■ **Work to be completed**
Take the line containing "[4:41.03-4:42.03]" through the last line of the data and retype those lines exactly. Pictures do not belong in the copy.
"""
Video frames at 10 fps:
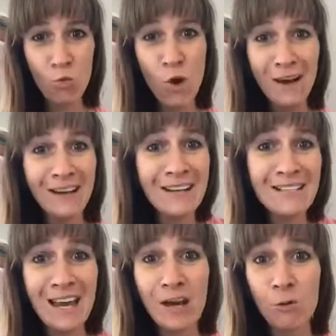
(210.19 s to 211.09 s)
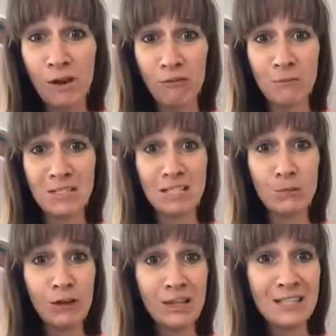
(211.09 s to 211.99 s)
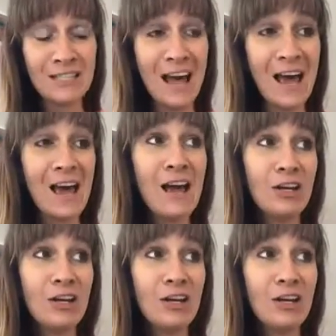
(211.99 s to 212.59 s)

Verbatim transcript: What can I take away from this experience that,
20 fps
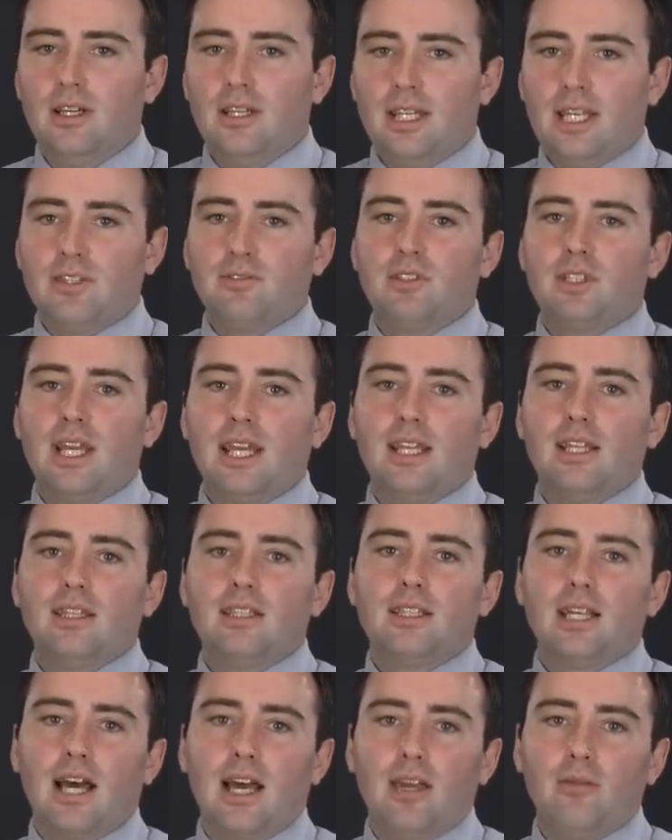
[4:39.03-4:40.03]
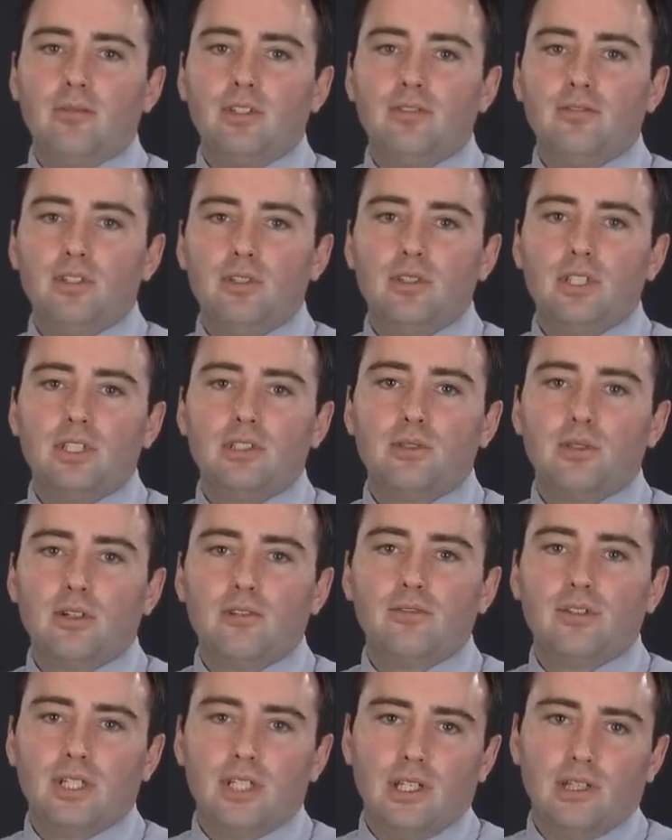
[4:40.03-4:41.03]
Thanks for taking the time to view this
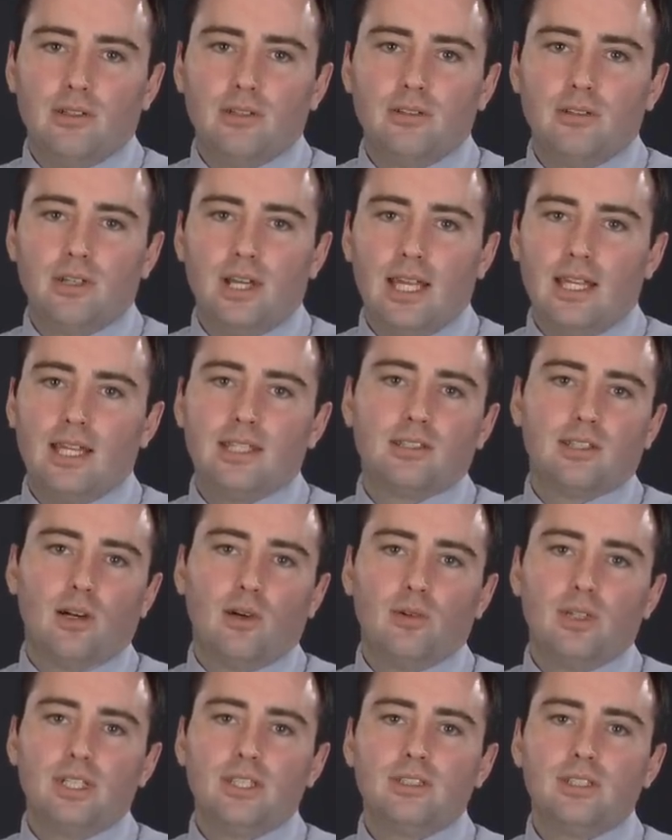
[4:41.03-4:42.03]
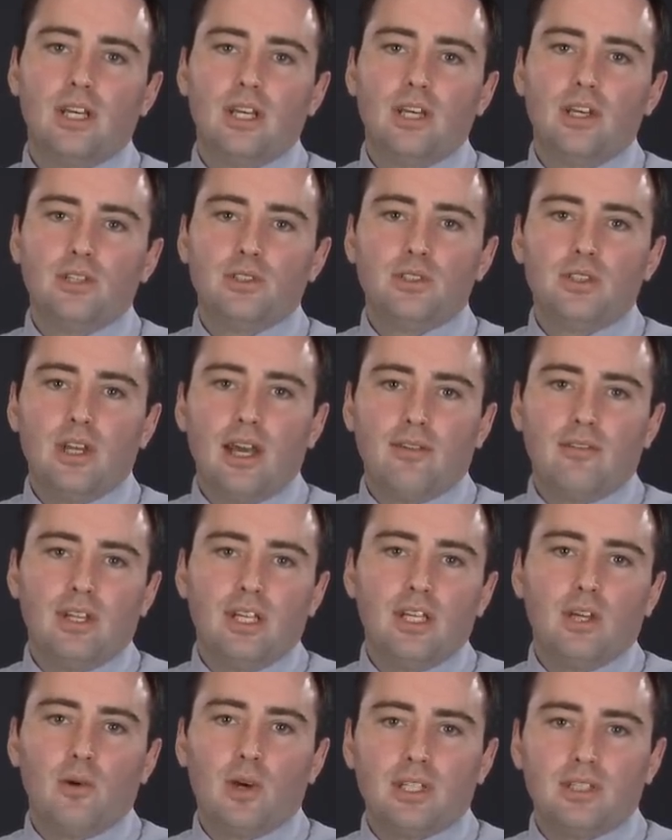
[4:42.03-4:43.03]
short video, and as always, should you have
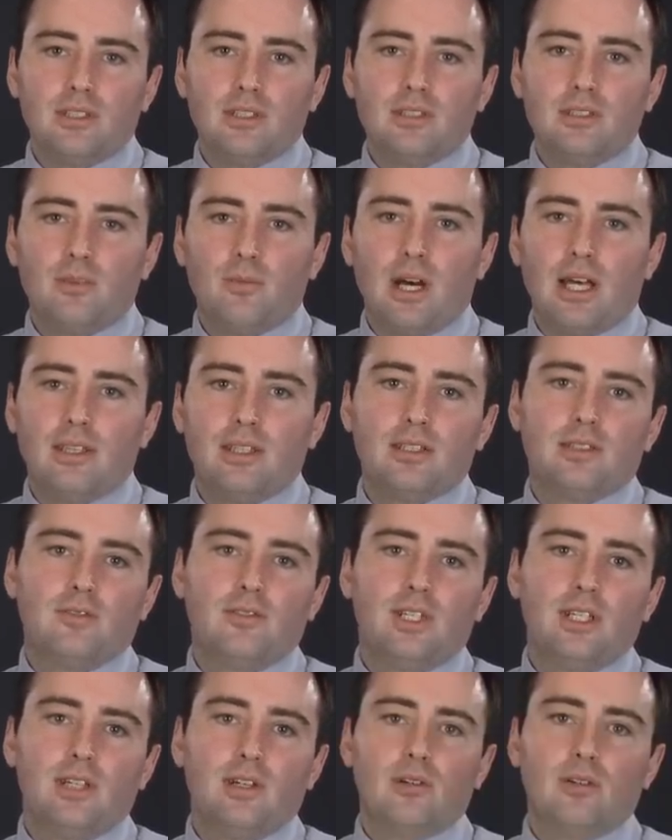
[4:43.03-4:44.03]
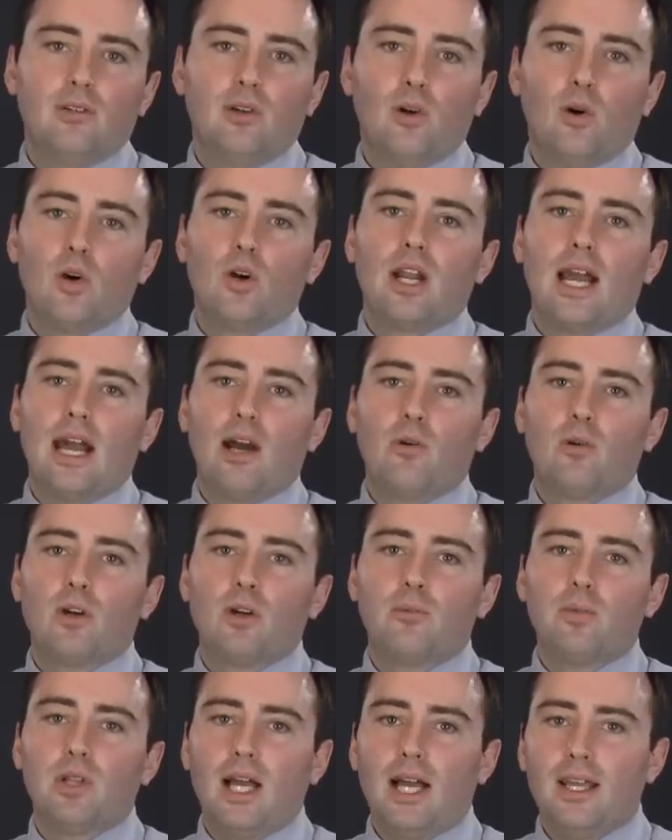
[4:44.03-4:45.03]
any questions about this video or how we're
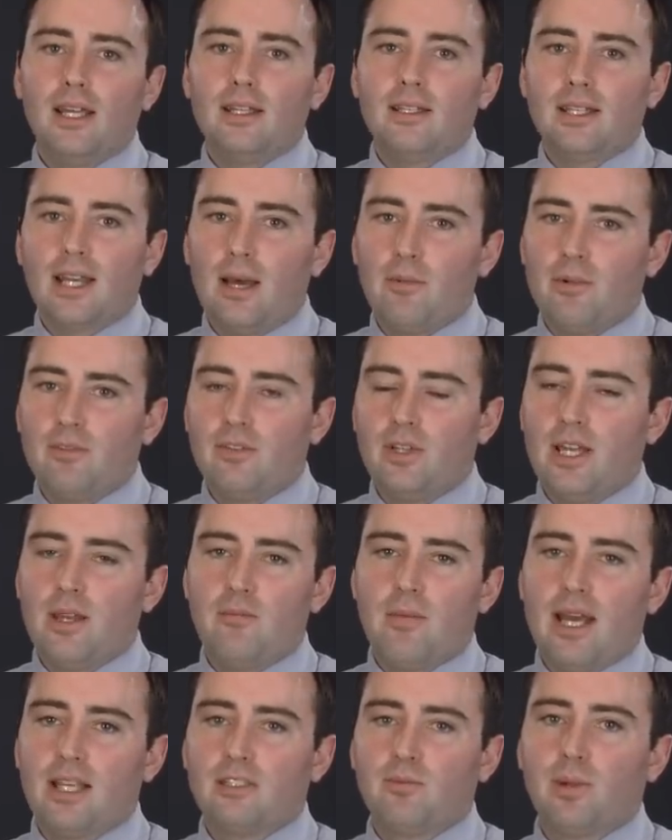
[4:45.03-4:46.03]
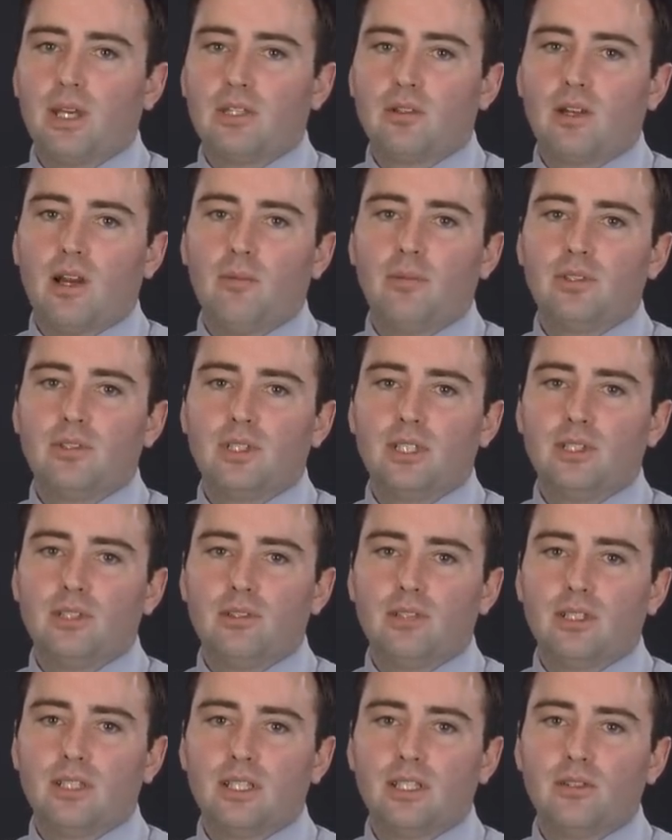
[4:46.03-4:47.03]
applying time-of-flight mass spectrometry to
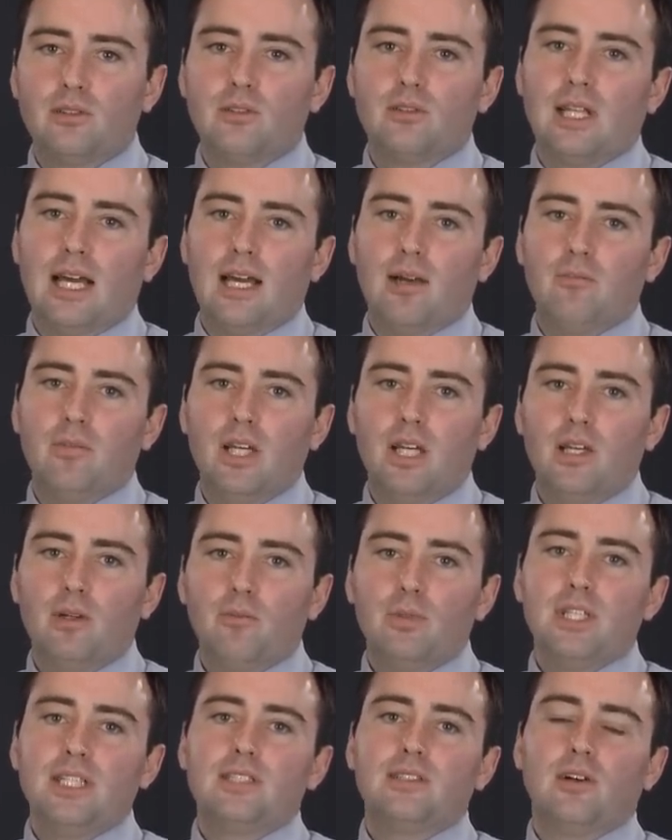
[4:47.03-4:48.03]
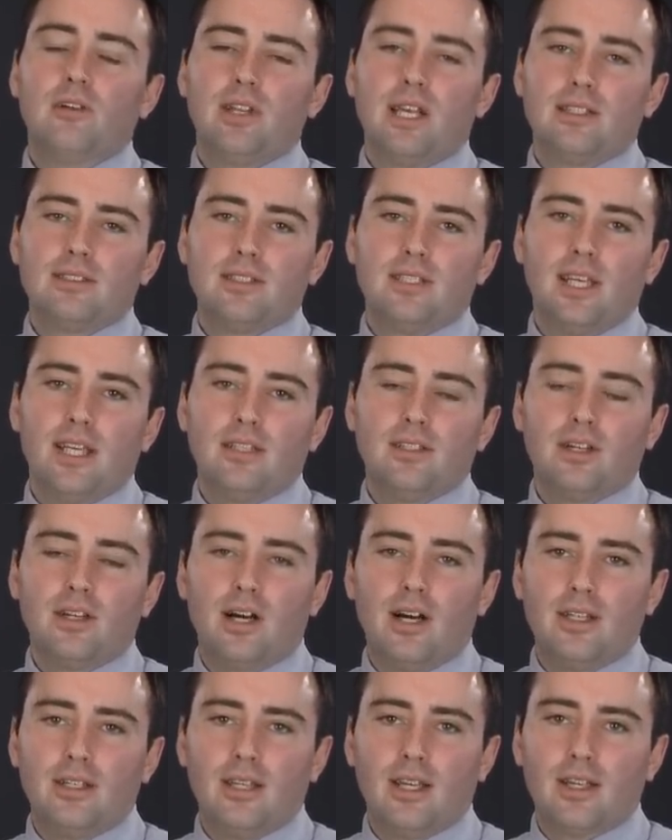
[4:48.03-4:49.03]
the clinical lab, please don't hesitate to
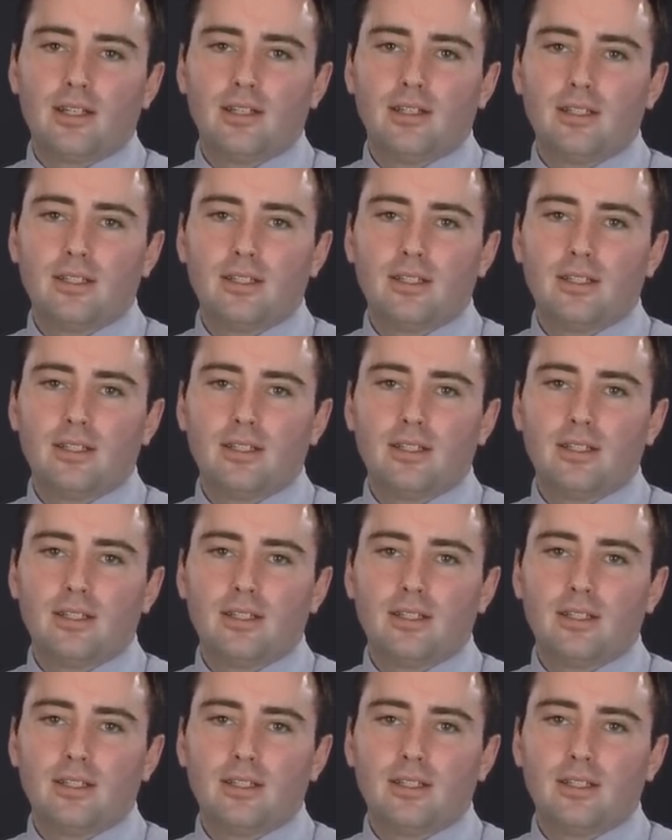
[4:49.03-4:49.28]
contact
"""
■ **Answer to this exercise**
[4:41.03-4:42.03]
[4:42.03-4:43.03]
short video, and as always, should you have
[4:43.03-4:44.03]
[4:44.03-4:45.03]
any questions about this video or how we're
[4:45.03-4:46.03]
[4:46.03-4:47.03]
applying time-of-flight mass spectrometry to
[4:47.03-4:48.03]
[4:48.03-4:49.03]
the clinical lab, please don't hesitate to
[4:49.03-4:49.28]
contact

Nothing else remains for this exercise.